── DATASET CONTENT

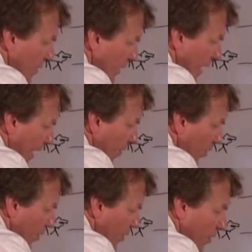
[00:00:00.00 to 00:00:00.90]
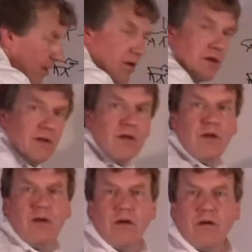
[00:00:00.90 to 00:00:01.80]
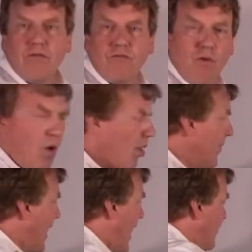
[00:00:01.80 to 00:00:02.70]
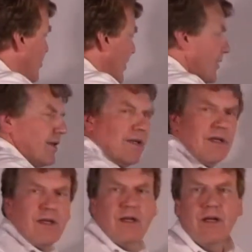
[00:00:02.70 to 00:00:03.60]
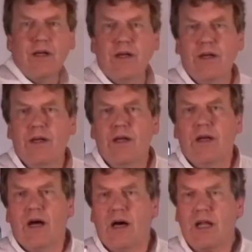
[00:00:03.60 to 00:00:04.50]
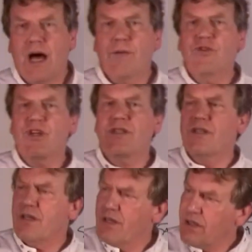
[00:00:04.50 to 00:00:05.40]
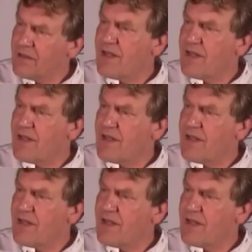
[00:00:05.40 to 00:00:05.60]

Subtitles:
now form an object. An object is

────

WHAT TO PRODUCE:
Without including any pictures, copy every line above exactly.

SOLUTION TO THE EXERCISE:
[00:00:00.00 to 00:00:00.90]
[00:00:00.90 to 00:00:01.80]
[00:00:01.80 to 00:00:02.70]
[00:00:02.70 to 00:00:03.60]
[00:00:03.60 to 00:00:04.50]
[00:00:04.50 to 00:00:05.40]
[00:00:05.40 to 00:00:05.60]

Subtitles:
now form an object. An object is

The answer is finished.